As I stand apart, here in the deep shadow of the convent wall, the thronging multitude sweeps by, growing thinner with every moment. The gleaming star of the monstrance sends back a last clear flash of sunlight as it turns the distant foot of the hill. Soon the straggling human fringe of the procession vanishes after it. A debris of blossom litters the long deserted way. Flags and streamers wave their bright hues over the dusty solitude. The street is forsaken, quiet again; save for the bells in the upper air, and the wind in the trees.

JUNE

I

This morning, for the first time in the year, I found myself unconsciously taking the shady side of the way. It was a small thing, truly; but it stood as an index of something great, perhaps the most portentous thing that happens annually in the life of him who is a countryman at heart and not merely by name. Summer had come in. It was not only that the calendar told me the month was June. I felt it in the sunbeams, saw it in the hedgerows and trees, read it in the pure azure of the summer sky. I took the shady side of the lane unthinkingly, and laughed because I did it;—not that I laughed for that alone, but because gladness was welling up within me unbidden, irresistible: I laughed for the same reason that the nightingale sang in the green brier-thicket hard by.

I stopped to listen to the song. It was June, and the nightingales would not be singing much longer. Perhaps in a week’s time, at the worst, their music would be done. I silenced my footfall in the long grass by the wayside, and crept up close to the nightingale’s bower.

Every year a nightingale came to this brier-bush, and sang there as she was singing now. The hedge was a very old one, lifting its dense green barrier ten feet or more against the sunny southern sky; and, in all the years I could recall, the brier-bush had never been without its nightingale. This one must have her nest close by, where all her ancestors must have built their nests, for how many generations back, who can say? The life of this old hedge, towering far above me, and nearly as broad as it was high, could not be compassed by a man’s life. It was thick and tall when the oldest in the village was but a child. At long irregular intervals of years it had been trimmed, cut back; but the growth of the gnarled old stems, where they sprang from the ground, had not been checked. There its age stood recorded; and it would be little wide of the truth to think of it as already thick and tall, already the traditional singing-place of this race of nightingales, a full hundred years ago.
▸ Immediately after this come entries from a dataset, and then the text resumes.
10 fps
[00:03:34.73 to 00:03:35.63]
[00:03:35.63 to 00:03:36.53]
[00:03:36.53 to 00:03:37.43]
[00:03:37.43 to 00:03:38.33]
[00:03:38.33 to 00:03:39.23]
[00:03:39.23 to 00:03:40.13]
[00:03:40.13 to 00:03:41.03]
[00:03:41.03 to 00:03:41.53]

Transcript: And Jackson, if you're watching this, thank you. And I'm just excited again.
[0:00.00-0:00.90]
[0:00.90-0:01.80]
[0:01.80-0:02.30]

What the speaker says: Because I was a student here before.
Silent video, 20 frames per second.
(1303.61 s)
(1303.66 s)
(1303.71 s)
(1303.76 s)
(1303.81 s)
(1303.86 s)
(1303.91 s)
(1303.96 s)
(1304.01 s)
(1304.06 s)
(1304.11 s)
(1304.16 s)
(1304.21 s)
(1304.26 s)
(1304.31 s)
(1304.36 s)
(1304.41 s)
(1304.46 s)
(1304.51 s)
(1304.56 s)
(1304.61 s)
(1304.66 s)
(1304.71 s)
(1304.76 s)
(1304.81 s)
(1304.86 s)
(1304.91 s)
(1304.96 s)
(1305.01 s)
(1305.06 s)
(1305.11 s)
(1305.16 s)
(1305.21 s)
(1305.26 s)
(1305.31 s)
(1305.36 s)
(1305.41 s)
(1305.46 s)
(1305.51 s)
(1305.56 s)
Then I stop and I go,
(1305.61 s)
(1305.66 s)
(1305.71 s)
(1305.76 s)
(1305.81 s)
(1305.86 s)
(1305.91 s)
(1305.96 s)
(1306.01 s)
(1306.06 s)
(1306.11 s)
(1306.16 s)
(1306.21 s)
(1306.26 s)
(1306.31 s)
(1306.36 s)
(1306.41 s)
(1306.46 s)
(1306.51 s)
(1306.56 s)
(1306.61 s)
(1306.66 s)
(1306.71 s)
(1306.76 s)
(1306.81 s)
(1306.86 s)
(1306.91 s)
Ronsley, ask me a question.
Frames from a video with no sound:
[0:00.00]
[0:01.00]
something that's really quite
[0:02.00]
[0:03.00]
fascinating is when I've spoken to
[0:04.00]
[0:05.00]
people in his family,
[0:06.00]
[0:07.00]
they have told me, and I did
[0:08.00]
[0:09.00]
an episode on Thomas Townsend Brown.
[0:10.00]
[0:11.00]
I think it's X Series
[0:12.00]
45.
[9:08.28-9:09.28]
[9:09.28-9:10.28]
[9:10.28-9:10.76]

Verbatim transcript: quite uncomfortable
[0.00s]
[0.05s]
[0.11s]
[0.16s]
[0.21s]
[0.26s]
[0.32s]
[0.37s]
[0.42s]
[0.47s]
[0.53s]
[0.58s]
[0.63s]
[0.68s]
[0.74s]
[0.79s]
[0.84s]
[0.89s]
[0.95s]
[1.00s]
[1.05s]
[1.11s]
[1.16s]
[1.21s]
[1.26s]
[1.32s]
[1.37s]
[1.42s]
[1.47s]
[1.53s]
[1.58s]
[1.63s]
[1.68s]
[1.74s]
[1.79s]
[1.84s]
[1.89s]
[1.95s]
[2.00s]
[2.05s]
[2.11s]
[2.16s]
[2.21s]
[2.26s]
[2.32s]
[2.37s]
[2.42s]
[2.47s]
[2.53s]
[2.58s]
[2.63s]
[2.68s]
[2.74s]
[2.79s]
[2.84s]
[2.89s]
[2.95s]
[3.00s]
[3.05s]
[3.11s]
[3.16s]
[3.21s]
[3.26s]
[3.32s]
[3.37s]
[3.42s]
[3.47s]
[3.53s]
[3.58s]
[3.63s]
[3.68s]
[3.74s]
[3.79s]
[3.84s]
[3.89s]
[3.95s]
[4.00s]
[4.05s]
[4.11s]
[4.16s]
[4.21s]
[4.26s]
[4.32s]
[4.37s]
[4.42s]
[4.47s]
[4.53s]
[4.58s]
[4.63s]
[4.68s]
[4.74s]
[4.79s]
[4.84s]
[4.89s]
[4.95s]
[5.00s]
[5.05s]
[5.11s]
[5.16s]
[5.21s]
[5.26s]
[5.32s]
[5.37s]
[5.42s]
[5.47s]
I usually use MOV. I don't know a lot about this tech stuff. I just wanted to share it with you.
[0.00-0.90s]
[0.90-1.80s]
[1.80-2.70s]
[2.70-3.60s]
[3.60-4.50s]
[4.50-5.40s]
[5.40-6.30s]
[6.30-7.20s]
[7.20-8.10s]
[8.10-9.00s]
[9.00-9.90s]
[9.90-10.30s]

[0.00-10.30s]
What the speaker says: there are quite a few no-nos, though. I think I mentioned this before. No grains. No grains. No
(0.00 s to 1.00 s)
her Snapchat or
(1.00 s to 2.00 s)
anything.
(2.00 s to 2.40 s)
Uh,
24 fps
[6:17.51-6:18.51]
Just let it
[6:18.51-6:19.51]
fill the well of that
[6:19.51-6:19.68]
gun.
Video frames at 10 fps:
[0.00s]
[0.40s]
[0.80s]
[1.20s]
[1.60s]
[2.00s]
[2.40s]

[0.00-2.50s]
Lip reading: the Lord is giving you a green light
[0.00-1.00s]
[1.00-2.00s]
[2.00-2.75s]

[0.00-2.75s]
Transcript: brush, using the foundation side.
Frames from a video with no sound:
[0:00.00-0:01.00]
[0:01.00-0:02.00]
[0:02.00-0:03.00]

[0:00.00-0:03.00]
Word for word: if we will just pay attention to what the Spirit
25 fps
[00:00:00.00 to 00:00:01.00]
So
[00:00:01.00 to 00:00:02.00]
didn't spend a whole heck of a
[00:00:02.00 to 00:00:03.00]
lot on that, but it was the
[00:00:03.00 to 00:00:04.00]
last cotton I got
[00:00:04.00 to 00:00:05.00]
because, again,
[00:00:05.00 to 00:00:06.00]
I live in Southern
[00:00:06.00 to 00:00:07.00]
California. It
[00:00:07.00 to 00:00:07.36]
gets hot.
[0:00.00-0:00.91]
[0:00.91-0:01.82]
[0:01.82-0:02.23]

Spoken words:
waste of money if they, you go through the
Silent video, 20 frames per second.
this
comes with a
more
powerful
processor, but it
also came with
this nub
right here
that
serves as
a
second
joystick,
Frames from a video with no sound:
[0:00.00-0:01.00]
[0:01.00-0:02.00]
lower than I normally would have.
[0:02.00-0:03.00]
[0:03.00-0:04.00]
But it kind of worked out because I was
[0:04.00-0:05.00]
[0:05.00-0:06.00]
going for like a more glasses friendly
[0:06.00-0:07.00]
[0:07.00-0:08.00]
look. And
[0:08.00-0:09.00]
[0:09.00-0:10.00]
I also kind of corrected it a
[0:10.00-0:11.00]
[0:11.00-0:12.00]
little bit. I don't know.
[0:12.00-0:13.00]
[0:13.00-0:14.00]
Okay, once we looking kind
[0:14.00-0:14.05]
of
The brier-bush stood on the shady side of the way. The nightingale had her perch in the sunshine beyond, so that the song filtered down to me through the tangle of intervening leaves. And yet it was not so much a song as a detached, occasional reverie on the summer’s morning. There is always this about the music of the summer migrant birds. They are creatures of eternal sunshine. Their life is no give-and-take of good and evil, like that of the birds who stay with us all the year through. They have no need to hearten themselves with memories of bygone sunbeams, to bring brightness from within when all without is lowering and grey. Wisely following the sun about the world from season to season, they ensure for themselves that the joy they sing of is never a memory, but always the expression of the moment’s living fact: they have but to turn the vision, the aspect of the hour, into its equivalent of music.